A k-mer-based GWAS approach empowering gene mining in polyploids

Genome-wide association studies (GWAS) serve as a cornerstone for deciphering the genetic architecture of complex traits. However, conventional GWAS tools, predominantly optimized for diploid species, encounter substantial limitations when applied to complex polyploids due to challenges such as genotyping complexity, multi-allelic variant interpretation, and allele dosage ambiguity. Here, we present KMERIA, a k-mer-based framework specifically engineered to address these challenges, enabling efficient genotyping and robust association mapping in complex polyploid genomes. Rigorous benchmarking with simulated and empirical datasets demonstrates that KMERIA surpasses existing methods in both genotyping accuracy and statistical power. To demonstrate its utility in high-ploidy systems, we deployed KMERIA in an auto-polyploid natural population of 290 wild sugarcane accessions (Saccharum spontaneum) spanning diverse ploidy levels.

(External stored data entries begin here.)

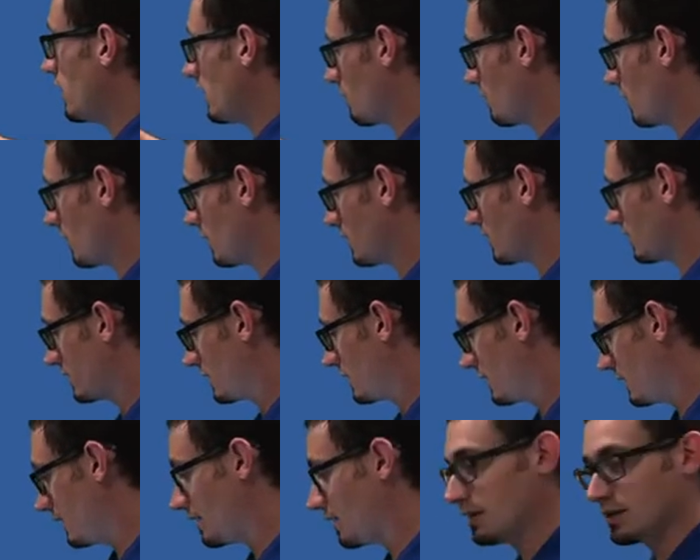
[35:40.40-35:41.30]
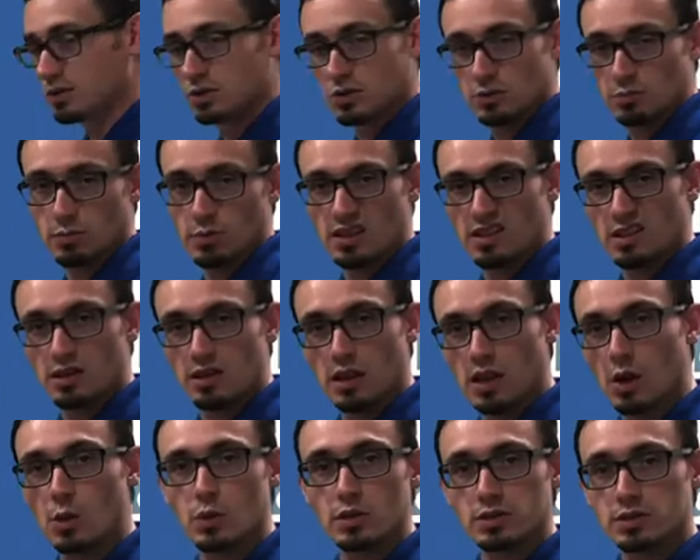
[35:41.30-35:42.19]
because again, that should be the
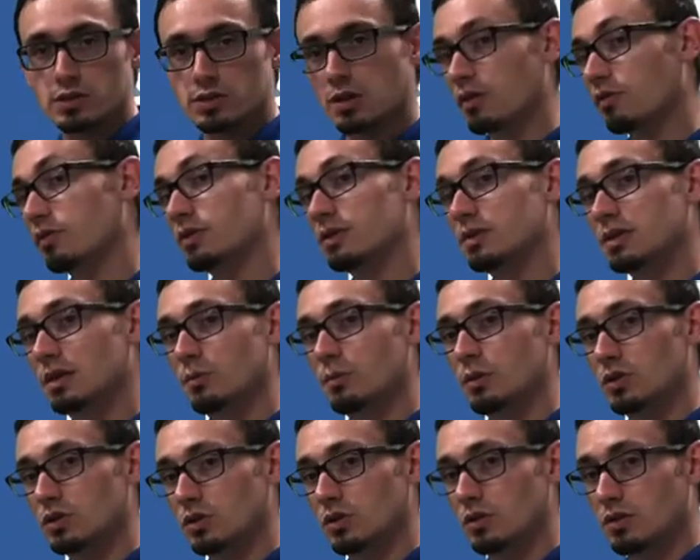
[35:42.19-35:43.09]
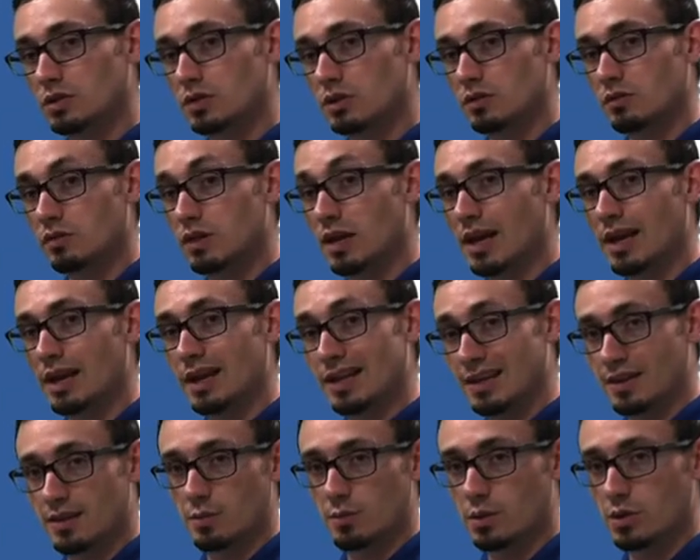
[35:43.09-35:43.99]
lowest surface temperature that you've got in
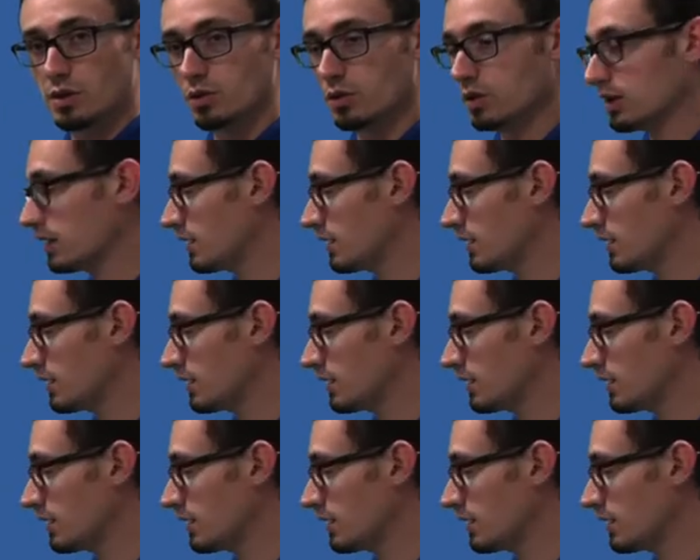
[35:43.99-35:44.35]
the building.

To assess biases inherent to linear reference genomes in capturing allelic diversity and structural variations, we constructed a graph-based pan-genome integrating structural variations and haplotype diversity across 15 S. spontaneum accessions. Integrating KMERIA with a graph pangenome revealed novel sucrose biosynthesis (SsMGT) and tillering regulators (SsERF14, SsNGA5, SsNAC, SsARF8, SsLOG, SsSCR) in S. spontaneum, including functionally validated SsNGA5. These discoveries not only elucidate the genetic basis of S. spontaneum for its yield potential but also provide actionable targets for sugarcane breeding. Collectively, KMERIA bridges a critical methodological gap in polyploid genomics, while the integration of graph pan-genomes provides a robust framework for deciphering genotype-phenotype relationships in crops with complex genome architectures.